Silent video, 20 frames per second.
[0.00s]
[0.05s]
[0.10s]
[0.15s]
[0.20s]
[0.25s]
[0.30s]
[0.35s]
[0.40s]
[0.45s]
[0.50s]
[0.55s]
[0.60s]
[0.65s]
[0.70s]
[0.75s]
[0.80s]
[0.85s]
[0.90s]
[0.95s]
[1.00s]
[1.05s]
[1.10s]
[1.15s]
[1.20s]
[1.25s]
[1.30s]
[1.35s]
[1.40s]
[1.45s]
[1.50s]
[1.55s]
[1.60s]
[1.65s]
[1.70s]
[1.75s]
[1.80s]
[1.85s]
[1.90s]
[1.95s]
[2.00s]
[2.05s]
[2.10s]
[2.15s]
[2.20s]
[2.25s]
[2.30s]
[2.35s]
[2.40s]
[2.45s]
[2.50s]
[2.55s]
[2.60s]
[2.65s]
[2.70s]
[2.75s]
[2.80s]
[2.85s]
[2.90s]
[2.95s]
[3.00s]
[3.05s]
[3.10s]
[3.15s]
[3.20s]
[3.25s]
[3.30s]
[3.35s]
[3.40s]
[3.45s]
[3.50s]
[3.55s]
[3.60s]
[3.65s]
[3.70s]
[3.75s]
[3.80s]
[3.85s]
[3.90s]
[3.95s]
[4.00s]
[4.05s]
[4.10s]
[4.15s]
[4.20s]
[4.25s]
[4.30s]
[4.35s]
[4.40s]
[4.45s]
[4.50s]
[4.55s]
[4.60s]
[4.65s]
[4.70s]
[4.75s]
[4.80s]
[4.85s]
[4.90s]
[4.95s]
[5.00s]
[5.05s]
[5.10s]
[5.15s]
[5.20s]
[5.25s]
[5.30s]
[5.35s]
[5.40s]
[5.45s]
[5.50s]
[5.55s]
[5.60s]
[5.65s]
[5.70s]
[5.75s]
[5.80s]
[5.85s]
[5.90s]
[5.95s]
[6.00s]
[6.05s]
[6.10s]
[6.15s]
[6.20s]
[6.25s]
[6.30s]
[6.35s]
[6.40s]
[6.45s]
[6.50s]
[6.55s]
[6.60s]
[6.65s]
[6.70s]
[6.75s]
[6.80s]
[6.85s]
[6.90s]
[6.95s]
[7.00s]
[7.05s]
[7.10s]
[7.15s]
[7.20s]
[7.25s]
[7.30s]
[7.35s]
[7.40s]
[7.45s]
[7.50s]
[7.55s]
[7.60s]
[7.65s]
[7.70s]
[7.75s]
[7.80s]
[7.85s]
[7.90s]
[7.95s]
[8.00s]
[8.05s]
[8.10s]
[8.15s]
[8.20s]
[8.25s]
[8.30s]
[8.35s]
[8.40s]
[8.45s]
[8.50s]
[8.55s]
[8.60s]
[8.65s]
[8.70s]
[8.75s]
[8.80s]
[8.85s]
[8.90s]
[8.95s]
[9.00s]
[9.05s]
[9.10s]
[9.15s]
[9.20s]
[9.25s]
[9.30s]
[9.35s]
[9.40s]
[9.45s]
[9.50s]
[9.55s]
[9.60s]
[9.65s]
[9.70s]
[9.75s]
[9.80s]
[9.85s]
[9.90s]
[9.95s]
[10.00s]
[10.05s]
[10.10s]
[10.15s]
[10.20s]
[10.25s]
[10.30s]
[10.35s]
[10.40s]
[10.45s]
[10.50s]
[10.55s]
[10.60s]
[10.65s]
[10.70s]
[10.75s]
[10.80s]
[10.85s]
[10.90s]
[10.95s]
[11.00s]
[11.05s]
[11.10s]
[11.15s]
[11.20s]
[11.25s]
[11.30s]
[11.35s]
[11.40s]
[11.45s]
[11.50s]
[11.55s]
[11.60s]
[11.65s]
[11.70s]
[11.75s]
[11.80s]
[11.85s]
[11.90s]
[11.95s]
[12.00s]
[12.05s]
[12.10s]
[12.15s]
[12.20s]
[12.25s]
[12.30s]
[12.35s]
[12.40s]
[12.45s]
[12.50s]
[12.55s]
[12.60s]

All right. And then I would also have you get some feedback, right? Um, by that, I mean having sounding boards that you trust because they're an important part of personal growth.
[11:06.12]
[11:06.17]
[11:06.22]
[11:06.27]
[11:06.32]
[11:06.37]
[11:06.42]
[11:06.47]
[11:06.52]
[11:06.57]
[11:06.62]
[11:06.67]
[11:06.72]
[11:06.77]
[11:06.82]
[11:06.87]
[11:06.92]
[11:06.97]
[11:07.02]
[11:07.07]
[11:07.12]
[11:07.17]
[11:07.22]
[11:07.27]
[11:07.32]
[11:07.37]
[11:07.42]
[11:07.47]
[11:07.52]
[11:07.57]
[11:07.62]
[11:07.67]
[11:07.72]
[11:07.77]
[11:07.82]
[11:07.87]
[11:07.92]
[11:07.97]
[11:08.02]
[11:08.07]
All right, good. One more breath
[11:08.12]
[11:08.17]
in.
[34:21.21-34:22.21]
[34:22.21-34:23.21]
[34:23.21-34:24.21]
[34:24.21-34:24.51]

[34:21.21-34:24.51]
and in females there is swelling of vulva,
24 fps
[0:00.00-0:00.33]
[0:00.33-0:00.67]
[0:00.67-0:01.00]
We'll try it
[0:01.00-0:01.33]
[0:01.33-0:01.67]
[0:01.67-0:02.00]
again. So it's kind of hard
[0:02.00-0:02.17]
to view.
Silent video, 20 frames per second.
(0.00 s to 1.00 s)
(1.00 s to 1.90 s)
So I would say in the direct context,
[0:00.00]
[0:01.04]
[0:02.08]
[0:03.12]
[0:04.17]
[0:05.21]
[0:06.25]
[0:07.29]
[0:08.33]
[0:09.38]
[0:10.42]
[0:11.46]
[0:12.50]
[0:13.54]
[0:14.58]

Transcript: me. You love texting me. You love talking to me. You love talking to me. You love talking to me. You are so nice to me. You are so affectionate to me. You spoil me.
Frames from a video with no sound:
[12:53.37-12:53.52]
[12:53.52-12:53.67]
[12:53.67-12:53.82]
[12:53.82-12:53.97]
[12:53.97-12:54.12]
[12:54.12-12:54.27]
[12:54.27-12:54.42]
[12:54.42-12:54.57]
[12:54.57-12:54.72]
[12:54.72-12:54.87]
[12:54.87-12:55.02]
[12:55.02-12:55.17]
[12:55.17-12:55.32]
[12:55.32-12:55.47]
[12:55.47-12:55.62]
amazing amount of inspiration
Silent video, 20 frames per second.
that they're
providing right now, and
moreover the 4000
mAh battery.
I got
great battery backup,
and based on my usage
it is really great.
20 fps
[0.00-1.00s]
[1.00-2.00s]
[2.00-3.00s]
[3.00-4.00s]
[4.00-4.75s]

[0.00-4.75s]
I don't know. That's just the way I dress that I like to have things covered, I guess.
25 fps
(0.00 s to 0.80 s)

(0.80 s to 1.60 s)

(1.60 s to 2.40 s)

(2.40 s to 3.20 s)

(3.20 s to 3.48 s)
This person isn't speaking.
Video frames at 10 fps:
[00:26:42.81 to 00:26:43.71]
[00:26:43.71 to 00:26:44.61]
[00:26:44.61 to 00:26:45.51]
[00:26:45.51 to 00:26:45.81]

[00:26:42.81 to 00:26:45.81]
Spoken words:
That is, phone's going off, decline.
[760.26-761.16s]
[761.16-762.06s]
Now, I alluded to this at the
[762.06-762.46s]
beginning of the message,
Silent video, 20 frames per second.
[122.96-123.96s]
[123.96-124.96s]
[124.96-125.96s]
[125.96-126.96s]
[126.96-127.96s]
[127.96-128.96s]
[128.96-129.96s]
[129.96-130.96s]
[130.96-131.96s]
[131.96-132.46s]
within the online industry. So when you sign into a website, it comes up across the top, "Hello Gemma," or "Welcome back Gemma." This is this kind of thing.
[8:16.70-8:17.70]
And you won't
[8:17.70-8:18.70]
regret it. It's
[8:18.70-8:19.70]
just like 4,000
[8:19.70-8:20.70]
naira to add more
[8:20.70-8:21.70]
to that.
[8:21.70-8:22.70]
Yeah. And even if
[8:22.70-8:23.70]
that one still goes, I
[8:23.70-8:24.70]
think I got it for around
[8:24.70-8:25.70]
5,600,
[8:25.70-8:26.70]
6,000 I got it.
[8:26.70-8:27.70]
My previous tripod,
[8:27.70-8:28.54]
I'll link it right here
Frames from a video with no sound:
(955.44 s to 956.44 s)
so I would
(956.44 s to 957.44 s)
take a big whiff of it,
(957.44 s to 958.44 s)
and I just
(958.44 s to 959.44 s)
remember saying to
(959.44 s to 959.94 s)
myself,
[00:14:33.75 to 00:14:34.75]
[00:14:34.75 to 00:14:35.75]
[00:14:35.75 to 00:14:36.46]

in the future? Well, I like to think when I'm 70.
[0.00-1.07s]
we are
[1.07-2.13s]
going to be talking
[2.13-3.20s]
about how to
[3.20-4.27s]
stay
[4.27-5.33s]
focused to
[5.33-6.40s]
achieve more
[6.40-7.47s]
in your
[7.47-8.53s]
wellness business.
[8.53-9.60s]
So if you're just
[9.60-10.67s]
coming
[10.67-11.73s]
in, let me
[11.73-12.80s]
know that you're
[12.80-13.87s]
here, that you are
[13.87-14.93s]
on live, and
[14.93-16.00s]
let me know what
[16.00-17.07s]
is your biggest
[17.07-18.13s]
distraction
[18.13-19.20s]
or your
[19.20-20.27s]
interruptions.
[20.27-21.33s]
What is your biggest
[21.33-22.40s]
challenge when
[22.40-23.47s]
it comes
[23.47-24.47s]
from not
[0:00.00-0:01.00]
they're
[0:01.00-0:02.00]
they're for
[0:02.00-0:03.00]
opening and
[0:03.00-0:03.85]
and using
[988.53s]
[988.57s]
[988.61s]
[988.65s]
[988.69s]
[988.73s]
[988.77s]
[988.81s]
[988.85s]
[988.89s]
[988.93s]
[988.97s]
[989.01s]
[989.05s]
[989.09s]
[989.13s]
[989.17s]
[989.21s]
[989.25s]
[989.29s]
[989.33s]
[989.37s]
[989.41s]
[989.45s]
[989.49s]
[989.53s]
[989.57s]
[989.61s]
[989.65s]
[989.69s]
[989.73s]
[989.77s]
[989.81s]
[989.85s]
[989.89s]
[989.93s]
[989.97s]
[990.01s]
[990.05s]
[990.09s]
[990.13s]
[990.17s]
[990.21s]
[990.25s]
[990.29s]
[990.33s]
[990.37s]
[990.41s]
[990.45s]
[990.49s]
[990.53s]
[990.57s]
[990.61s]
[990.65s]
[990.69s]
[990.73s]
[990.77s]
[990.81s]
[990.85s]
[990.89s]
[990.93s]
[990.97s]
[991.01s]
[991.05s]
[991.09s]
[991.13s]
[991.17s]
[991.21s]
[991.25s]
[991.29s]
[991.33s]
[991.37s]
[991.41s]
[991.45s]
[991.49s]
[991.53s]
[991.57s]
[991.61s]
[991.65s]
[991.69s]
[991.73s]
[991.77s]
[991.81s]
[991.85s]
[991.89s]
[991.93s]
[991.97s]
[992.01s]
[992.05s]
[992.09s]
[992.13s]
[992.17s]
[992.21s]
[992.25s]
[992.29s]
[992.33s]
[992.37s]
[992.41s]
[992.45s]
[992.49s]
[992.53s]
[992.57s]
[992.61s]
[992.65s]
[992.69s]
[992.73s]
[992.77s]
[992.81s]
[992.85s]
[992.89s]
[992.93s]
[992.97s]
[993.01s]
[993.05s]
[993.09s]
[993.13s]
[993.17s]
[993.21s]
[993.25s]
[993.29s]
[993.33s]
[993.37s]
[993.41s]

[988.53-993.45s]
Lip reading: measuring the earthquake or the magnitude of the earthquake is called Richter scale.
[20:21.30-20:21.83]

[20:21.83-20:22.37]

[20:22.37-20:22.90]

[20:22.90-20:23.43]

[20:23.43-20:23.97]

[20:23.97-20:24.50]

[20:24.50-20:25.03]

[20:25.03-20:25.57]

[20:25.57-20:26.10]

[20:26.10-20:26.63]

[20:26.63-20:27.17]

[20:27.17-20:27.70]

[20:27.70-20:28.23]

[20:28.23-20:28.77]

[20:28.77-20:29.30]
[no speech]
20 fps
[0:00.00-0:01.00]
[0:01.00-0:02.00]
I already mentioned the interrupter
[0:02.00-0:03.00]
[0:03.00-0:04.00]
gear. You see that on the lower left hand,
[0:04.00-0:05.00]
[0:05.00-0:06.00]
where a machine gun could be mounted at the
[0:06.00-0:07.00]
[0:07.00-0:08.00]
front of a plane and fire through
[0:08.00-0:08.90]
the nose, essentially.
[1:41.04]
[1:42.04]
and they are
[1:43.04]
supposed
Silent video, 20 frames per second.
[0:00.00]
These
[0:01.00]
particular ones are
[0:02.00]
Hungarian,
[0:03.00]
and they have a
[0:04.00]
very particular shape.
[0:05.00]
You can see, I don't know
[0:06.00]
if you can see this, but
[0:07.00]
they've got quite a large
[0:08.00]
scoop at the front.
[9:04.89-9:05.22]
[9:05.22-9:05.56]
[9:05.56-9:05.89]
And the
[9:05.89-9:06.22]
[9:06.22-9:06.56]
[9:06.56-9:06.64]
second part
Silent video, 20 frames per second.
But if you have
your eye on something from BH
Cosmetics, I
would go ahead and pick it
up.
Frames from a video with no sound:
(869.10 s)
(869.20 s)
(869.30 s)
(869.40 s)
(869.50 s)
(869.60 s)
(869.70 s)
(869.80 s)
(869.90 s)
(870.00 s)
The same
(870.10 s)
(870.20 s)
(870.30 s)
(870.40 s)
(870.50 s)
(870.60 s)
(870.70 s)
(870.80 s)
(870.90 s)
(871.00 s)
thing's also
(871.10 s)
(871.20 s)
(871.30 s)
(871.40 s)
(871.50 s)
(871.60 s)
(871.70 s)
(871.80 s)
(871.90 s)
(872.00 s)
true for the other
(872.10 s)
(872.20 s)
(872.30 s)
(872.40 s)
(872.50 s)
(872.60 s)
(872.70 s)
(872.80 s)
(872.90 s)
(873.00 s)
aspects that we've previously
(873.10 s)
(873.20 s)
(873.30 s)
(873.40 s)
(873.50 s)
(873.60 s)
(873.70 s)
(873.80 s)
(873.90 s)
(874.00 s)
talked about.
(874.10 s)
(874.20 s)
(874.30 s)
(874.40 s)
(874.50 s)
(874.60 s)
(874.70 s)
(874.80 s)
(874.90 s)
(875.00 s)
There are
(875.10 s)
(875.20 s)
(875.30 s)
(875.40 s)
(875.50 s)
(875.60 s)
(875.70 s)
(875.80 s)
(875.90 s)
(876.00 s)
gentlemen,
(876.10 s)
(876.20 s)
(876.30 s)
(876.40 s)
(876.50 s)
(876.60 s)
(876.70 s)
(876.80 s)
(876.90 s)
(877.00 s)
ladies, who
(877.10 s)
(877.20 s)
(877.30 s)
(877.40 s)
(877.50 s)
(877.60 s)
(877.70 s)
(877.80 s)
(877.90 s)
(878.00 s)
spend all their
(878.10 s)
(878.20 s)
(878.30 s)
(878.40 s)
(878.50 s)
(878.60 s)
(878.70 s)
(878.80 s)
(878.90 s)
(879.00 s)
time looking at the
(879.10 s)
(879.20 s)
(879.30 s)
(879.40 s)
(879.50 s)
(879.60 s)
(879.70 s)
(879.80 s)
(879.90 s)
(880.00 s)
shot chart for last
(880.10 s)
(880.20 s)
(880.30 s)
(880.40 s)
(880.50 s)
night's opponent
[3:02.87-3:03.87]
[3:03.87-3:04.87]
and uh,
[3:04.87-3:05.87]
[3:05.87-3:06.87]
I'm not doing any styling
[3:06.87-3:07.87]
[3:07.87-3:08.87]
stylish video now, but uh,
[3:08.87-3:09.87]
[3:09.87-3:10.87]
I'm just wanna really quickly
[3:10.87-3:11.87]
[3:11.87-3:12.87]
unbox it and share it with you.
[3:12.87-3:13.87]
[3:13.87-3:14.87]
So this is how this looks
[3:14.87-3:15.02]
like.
--- --- ---
> [DIRECTIONS FOR THIS TASK] Return only the lines between the one holding "[23.47-24.47s]" and the one holding "[20:21.83-20:22.37]", inclusive, exactly as they appear above.

> [EXERCISE ANSWER]
[23.47-24.47s]
from not
[0:00.00-0:01.00]
they're
[0:01.00-0:02.00]
they're for
[0:02.00-0:03.00]
opening and
[0:03.00-0:03.85]
and using
[988.53s]
[988.57s]
[988.61s]
[988.65s]
[988.69s]
[988.73s]
[988.77s]
[988.81s]
[988.85s]
[988.89s]
[988.93s]
[988.97s]
[989.01s]
[989.05s]
[989.09s]
[989.13s]
[989.17s]
[989.21s]
[989.25s]
[989.29s]
[989.33s]
[989.37s]
[989.41s]
[989.45s]
[989.49s]
[989.53s]
[989.57s]
[989.61s]
[989.65s]
[989.69s]
[989.73s]
[989.77s]
[989.81s]
[989.85s]
[989.89s]
[989.93s]
[989.97s]
[990.01s]
[990.05s]
[990.09s]
[990.13s]
[990.17s]
[990.21s]
[990.25s]
[990.29s]
[990.33s]
[990.37s]
[990.41s]
[990.45s]
[990.49s]
[990.53s]
[990.57s]
[990.61s]
[990.65s]
[990.69s]
[990.73s]
[990.77s]
[990.81s]
[990.85s]
[990.89s]
[990.93s]
[990.97s]
[991.01s]
[991.05s]
[991.09s]
[991.13s]
[991.17s]
[991.21s]
[991.25s]
[991.29s]
[991.33s]
[991.37s]
[991.41s]
[991.45s]
[991.49s]
[991.53s]
[991.57s]
[991.61s]
[991.65s]
[991.69s]
[991.73s]
[991.77s]
[991.81s]
[991.85s]
[991.89s]
[991.93s]
[991.97s]
[992.01s]
[992.05s]
[992.09s]
[992.13s]
[992.17s]
[992.21s]
[992.25s]
[992.29s]
[992.33s]
[992.37s]
[992.41s]
[992.45s]
[992.49s]
[992.53s]
[992.57s]
[992.61s]
[992.65s]
[992.69s]
[992.73s]
[992.77s]
[992.81s]
[992.85s]
[992.89s]
[992.93s]
[992.97s]
[993.01s]
[993.05s]
[993.09s]
[993.13s]
[993.17s]
[993.21s]
[993.25s]
[993.29s]
[993.33s]
[993.37s]
[993.41s]

[988.53-993.45s]
Lip reading: measuring the earthquake or the magnitude of the earthquake is called Richter scale.
[20:21.30-20:21.83]

[20:21.83-20:22.37]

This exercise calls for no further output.